(Problem details)
Lines in the following data that contain the string "Spoken" are to be counted. Report only their number.

(Data under study)

__________________________________________________

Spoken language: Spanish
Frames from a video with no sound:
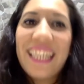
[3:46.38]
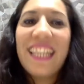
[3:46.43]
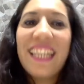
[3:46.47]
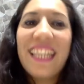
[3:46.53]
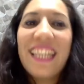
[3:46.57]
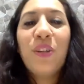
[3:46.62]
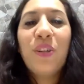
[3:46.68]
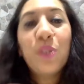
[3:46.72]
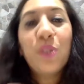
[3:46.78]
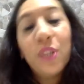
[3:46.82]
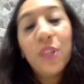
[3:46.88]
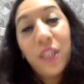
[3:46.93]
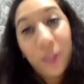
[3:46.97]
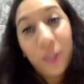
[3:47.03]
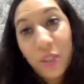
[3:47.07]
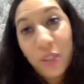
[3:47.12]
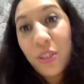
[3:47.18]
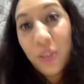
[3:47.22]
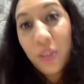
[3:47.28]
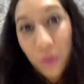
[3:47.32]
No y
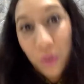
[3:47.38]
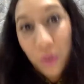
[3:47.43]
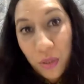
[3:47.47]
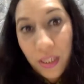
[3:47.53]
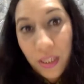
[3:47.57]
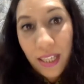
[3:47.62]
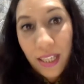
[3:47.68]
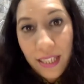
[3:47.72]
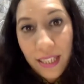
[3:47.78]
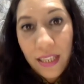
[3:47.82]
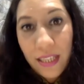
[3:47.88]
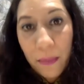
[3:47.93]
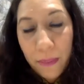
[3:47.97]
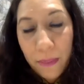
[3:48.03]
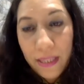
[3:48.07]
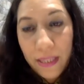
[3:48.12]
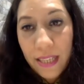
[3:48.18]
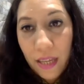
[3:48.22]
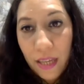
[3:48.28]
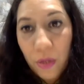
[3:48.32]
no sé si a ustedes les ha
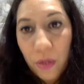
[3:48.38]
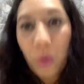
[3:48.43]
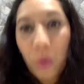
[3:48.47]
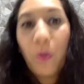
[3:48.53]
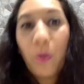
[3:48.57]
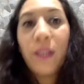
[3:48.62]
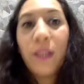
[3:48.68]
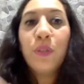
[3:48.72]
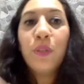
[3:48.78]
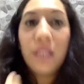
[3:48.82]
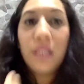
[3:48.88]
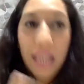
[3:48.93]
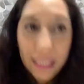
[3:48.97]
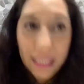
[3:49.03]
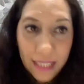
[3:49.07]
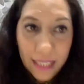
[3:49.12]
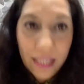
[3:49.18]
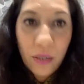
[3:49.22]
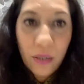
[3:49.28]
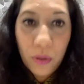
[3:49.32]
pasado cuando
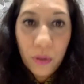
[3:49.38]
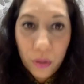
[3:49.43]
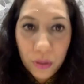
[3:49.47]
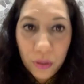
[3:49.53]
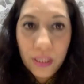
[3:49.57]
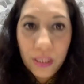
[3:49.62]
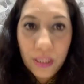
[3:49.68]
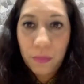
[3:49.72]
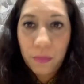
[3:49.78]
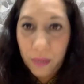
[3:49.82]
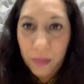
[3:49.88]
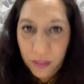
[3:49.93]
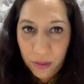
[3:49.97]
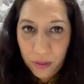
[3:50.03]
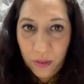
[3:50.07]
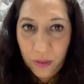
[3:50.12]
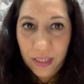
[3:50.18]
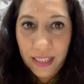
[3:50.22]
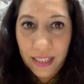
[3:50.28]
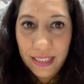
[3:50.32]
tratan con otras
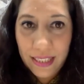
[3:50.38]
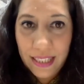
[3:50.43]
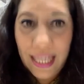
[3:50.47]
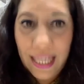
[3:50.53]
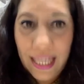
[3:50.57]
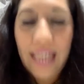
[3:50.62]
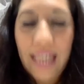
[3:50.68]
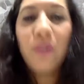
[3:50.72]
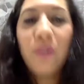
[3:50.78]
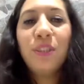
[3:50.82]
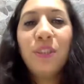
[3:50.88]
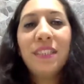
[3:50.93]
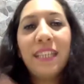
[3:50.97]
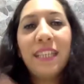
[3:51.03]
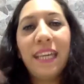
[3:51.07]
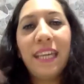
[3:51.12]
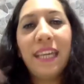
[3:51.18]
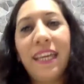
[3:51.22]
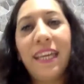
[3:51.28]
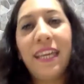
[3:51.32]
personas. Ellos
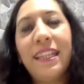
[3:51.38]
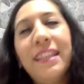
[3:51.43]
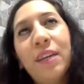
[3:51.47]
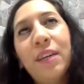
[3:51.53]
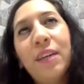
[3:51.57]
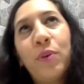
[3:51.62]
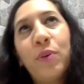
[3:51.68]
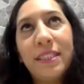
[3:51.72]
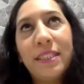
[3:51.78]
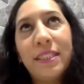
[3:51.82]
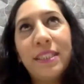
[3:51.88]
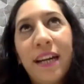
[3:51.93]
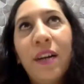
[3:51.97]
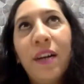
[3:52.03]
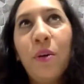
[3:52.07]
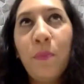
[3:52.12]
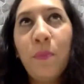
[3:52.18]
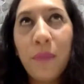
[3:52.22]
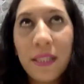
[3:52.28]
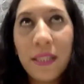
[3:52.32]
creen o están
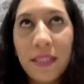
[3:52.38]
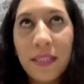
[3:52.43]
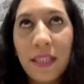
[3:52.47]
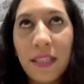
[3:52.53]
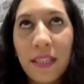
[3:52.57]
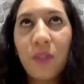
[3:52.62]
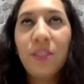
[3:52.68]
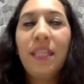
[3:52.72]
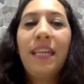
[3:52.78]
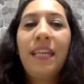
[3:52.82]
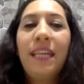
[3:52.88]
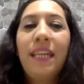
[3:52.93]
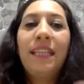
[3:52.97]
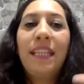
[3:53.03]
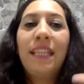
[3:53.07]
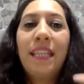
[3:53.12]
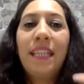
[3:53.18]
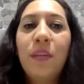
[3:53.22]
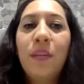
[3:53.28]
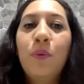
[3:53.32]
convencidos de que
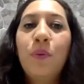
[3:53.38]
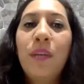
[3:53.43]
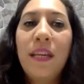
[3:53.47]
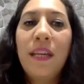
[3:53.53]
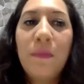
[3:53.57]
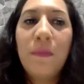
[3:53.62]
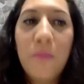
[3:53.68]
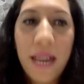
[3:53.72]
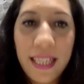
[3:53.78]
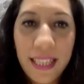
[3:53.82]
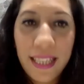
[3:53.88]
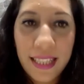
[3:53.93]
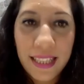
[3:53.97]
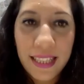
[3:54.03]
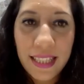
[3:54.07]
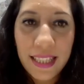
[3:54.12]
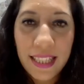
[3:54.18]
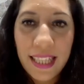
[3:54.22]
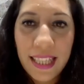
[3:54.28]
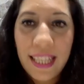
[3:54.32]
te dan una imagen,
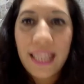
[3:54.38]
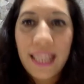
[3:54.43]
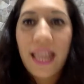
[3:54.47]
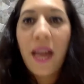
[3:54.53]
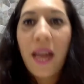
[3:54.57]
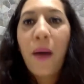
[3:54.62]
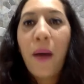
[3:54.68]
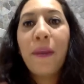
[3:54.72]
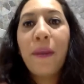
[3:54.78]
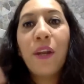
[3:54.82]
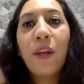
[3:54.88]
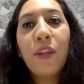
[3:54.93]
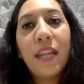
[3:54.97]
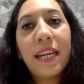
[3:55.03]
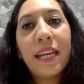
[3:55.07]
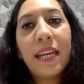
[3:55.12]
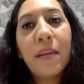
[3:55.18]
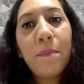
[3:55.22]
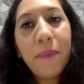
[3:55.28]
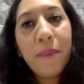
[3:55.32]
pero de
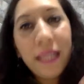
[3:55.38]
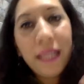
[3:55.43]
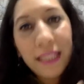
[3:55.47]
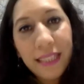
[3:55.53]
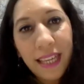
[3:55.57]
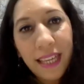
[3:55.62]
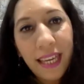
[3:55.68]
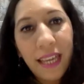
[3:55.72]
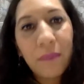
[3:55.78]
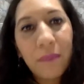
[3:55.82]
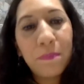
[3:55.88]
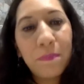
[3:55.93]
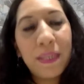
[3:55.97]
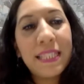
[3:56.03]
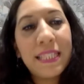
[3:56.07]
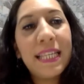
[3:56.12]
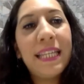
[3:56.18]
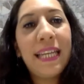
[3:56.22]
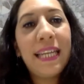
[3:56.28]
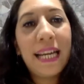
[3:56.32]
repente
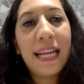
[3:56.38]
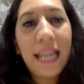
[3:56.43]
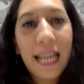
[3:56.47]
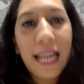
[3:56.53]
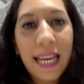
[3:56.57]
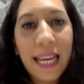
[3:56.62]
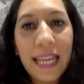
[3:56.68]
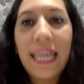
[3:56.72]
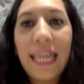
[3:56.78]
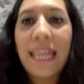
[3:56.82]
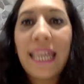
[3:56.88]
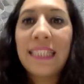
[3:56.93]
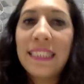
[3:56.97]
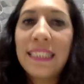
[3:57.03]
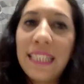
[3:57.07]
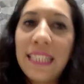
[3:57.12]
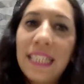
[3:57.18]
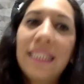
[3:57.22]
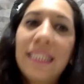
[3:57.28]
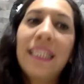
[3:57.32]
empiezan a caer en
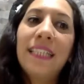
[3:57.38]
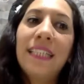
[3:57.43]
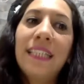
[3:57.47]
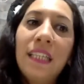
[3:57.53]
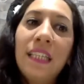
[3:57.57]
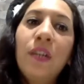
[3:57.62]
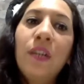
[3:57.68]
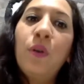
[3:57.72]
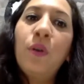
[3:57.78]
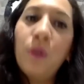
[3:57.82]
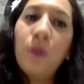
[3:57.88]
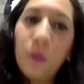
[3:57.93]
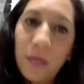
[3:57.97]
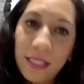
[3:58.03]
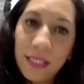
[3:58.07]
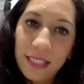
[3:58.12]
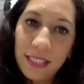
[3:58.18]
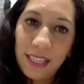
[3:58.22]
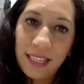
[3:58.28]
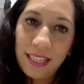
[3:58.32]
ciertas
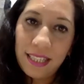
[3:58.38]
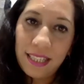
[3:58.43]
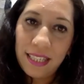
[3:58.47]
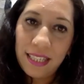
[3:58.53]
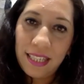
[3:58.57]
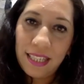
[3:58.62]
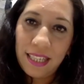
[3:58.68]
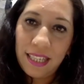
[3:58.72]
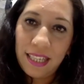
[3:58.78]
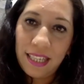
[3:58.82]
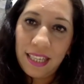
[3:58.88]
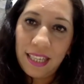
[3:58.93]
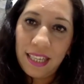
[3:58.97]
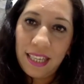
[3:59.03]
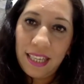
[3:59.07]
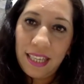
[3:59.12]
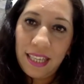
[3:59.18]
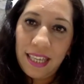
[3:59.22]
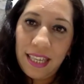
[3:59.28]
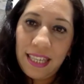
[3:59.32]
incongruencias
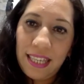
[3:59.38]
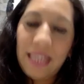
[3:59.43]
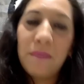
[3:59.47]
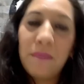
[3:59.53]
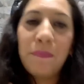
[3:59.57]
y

__________________________________________________

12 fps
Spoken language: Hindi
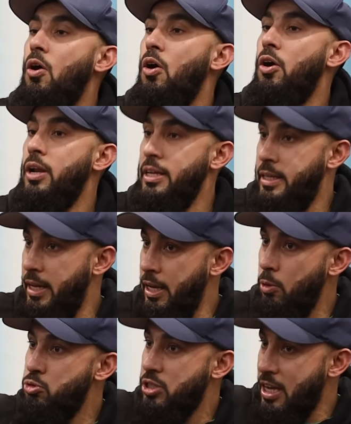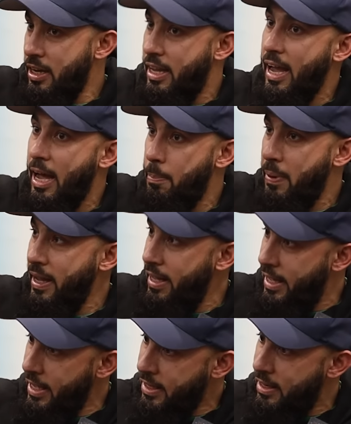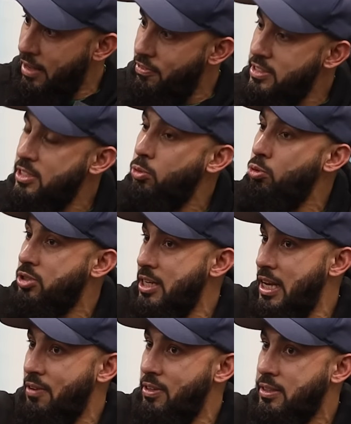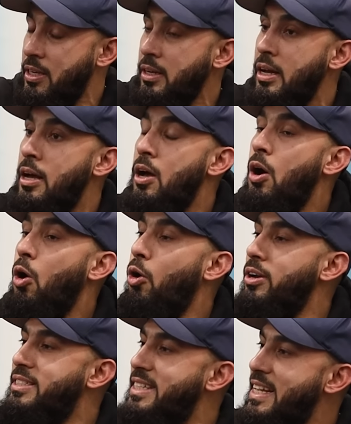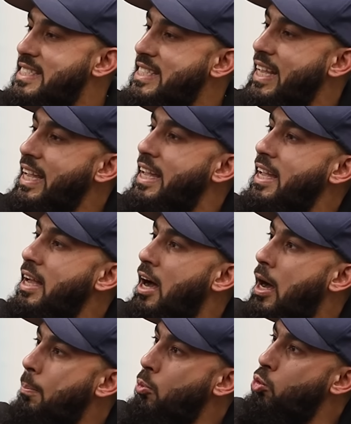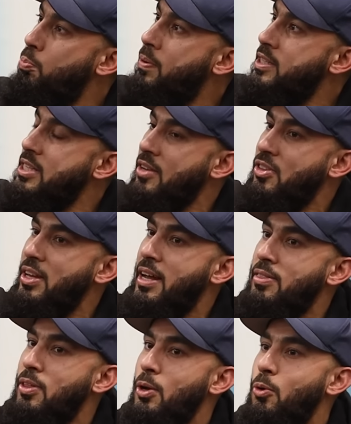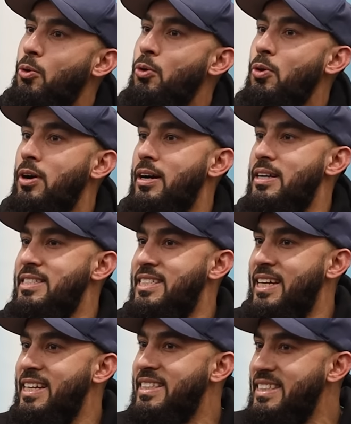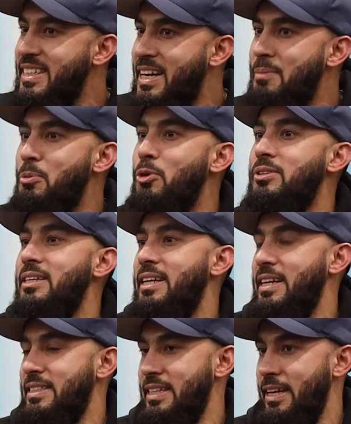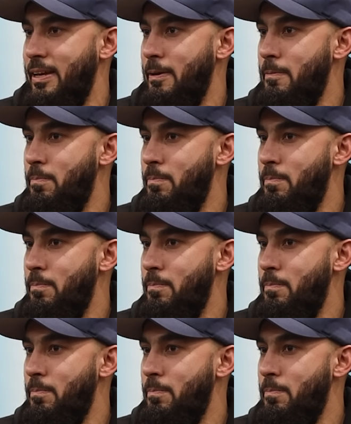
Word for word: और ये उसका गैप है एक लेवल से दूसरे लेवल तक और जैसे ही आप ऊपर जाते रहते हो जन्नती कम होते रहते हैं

__________________________________________________

(Answer section)
2